Problem #3 Just right?

Running the script too fast would risk downtime if we misjudged our traffic at any point. But leaving it slow enough to be reasonably sure we wouldn't hit maximum checkpoint age meant running much slower than we wanted to. To tackle the problem we resorted to a very straightforward feedback controller, limiting

the checkpoint age to about 66% of its maximum value:

until finished() do
  some_transfers_ids_to_delete = Transfer.where(delete_at < Time.now).limit(BATCH_LIMIT).pluck(:id)
  ActiveRecord::Base.transaction do
    Recipient.where(transfer_id: some_transfers_ids_to_delete).delete_all # this will generate a DELETE FROM recipients WHERE transfer_id IN (1,2,3 …);
    Download.where(transfer_id: some_transfers_ids_to_delete).delete_all
    FileEntry.where(transfer_id: some_transfers_ids_to_delete).delete_all
    Transfer.where(id: some_transfers_ids_to_delete).delete_all
  end
  sleep 10 if checkpoint_age() > ((2/3) * MAX_ALLOWED_CHECKPOINT_AGE)
end

After this, the checkpoint age no longer reached unsafe levels - success. But there was one problem left.

While most transfers are only downloaded a handful of times, some are downloaded in the millions. Deleting all those rows in one go could still exceed the maximum checkpoint age with a single query, rendering our protective check pretty useless.
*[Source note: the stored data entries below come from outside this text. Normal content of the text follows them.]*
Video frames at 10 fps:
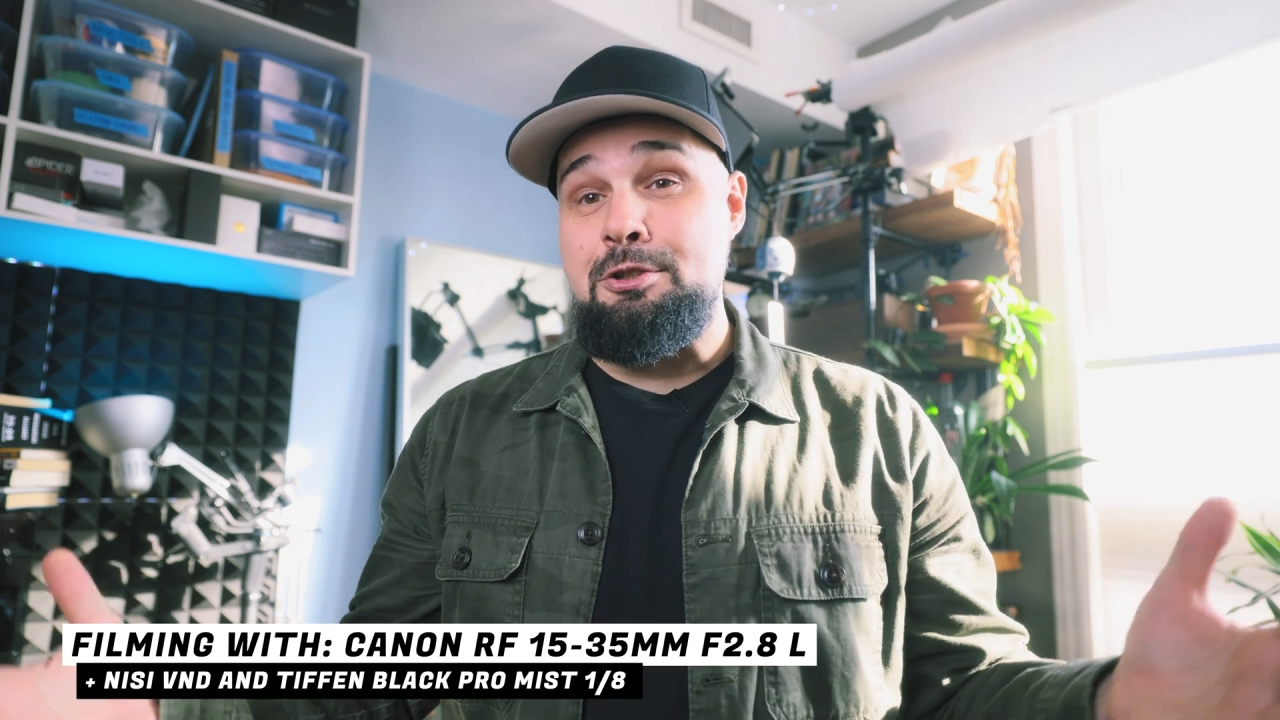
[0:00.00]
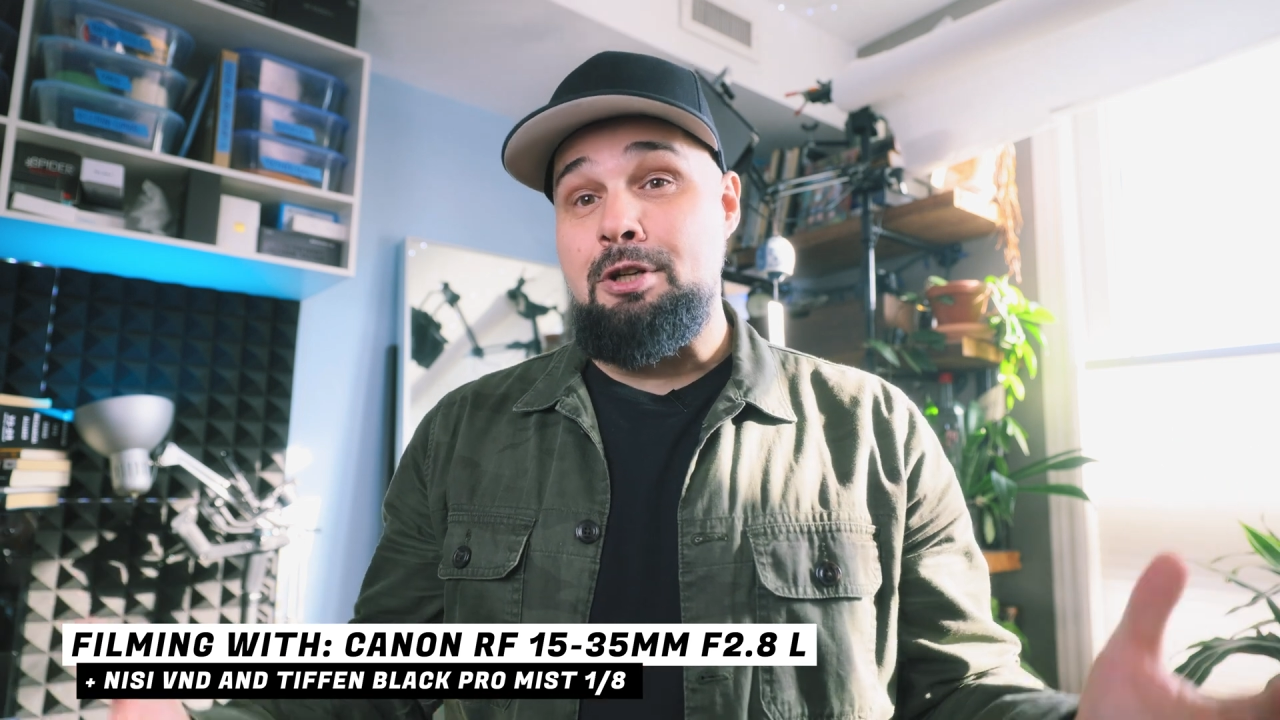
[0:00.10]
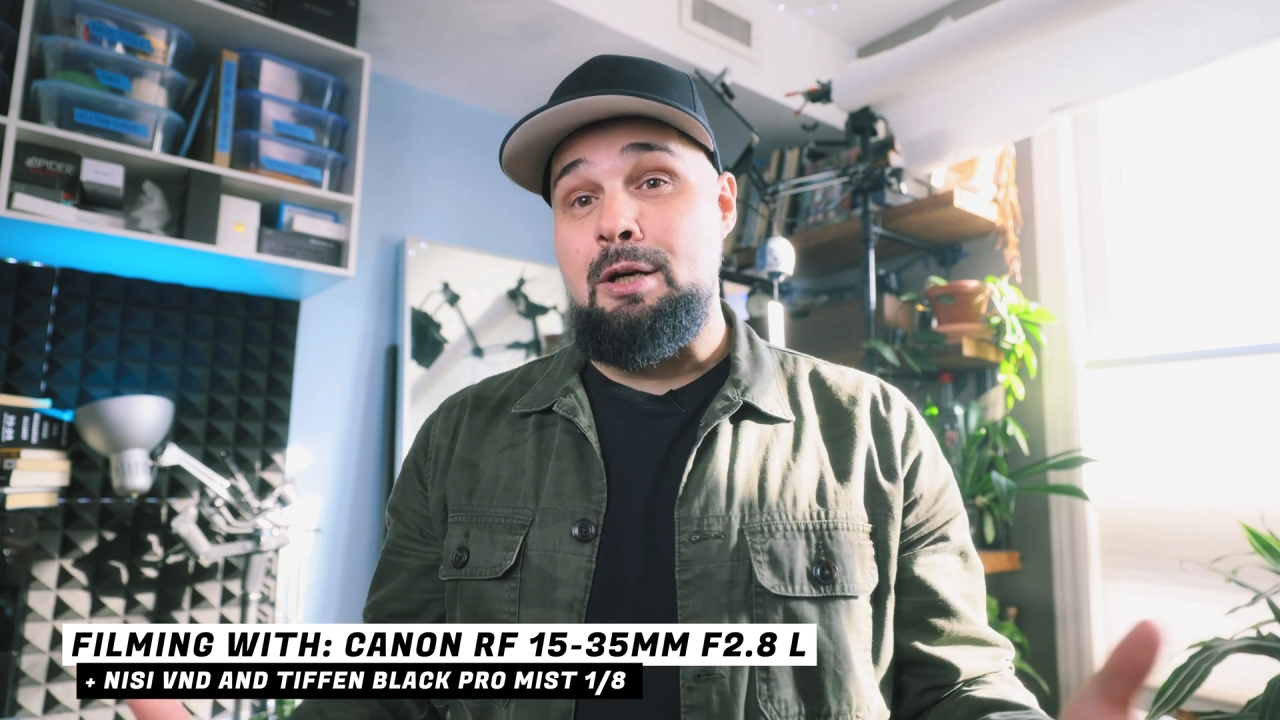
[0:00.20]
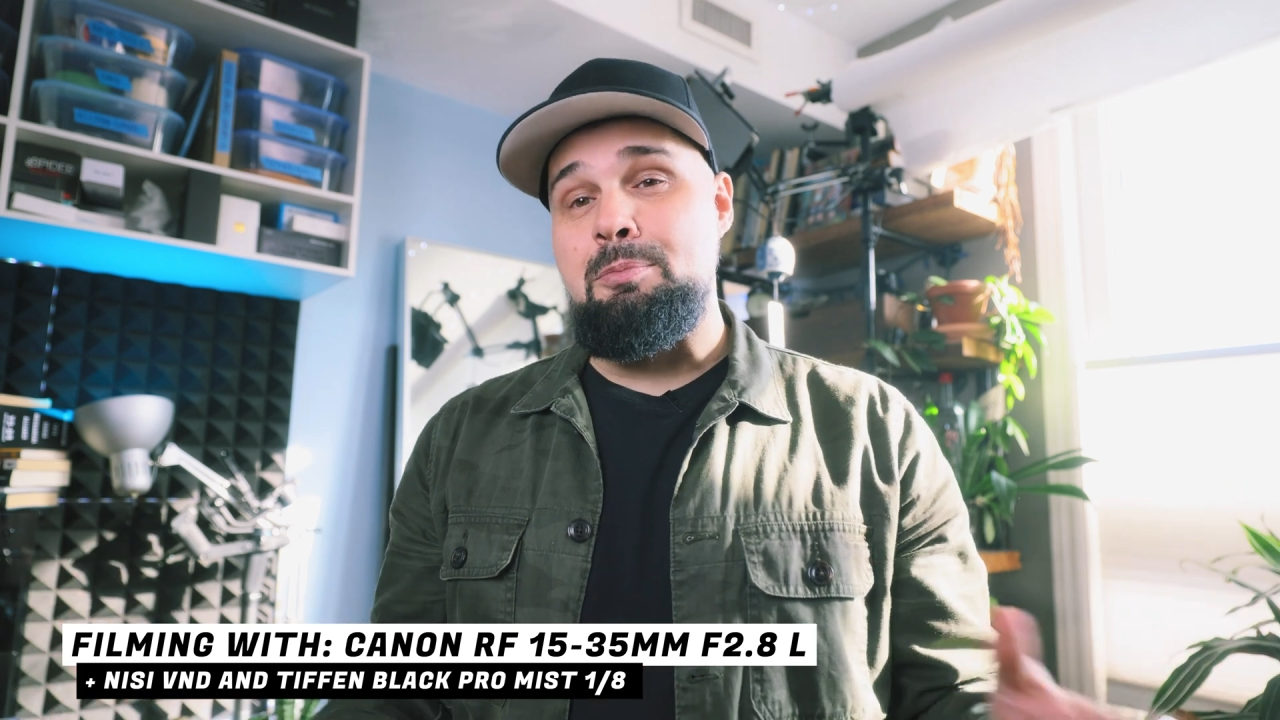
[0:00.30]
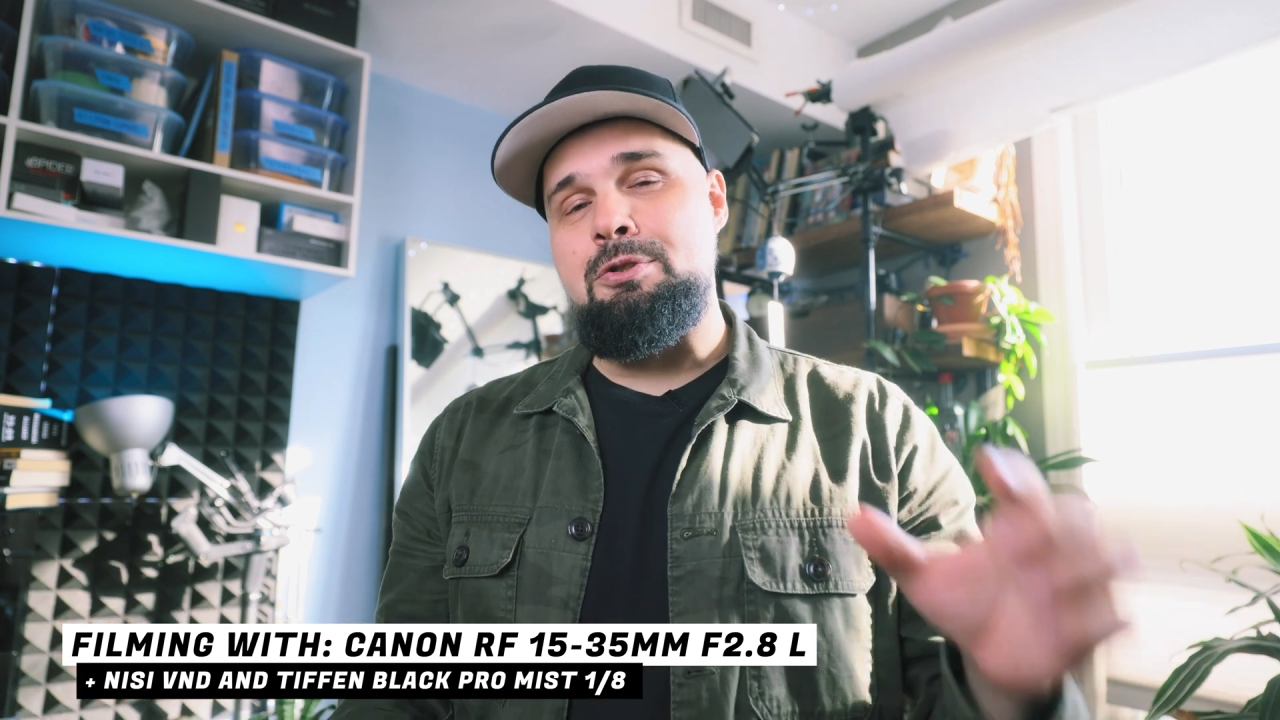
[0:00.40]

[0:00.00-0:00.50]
sharp.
We found this out the hard way when a single transfer (uploaded by a certain mononymous musician) was downloaded over 19 million times. Luckily MySQL supports LIMIT clauses on DELETE queries. So instead of having a single large query of an unknown length, we can chop it up into an unknown (but finite) number of transactions of a known length. We can also verify our checkpoint age after each of those queries to make sure we're not overloading the database:

until num_deleted < MAXIMUM_NUMBER_OF_ROWS_PER_TRANSACTION do
  ActiveRecord::Base.transaction do
    num_deleted = ActiveRecord::Base.connection.delete("DELETE FROM … WHERE … LIMIT …)"
  end
  sleep 10 if checkpoint_age() > MAX_ALLOWED_CHECKPOINT_AGE
end

With this final addition, the problem appeared to be solved. The code has been up and running unattended without a single problem yet (knock on wood).

Conclusion

Going from too slow to too fast, we finally found the goldilocks of transfer deleting speeds. And though it's taken several iterations to get here, the amount of technical debt it's freed up is well worth it. We've also been able to apply automated checkpoint age monitoring to other write-heavy operations, proving that investing in the deep understanding of our tools certainly pays off (and deleting one million things per hour is unbelievably satisfying).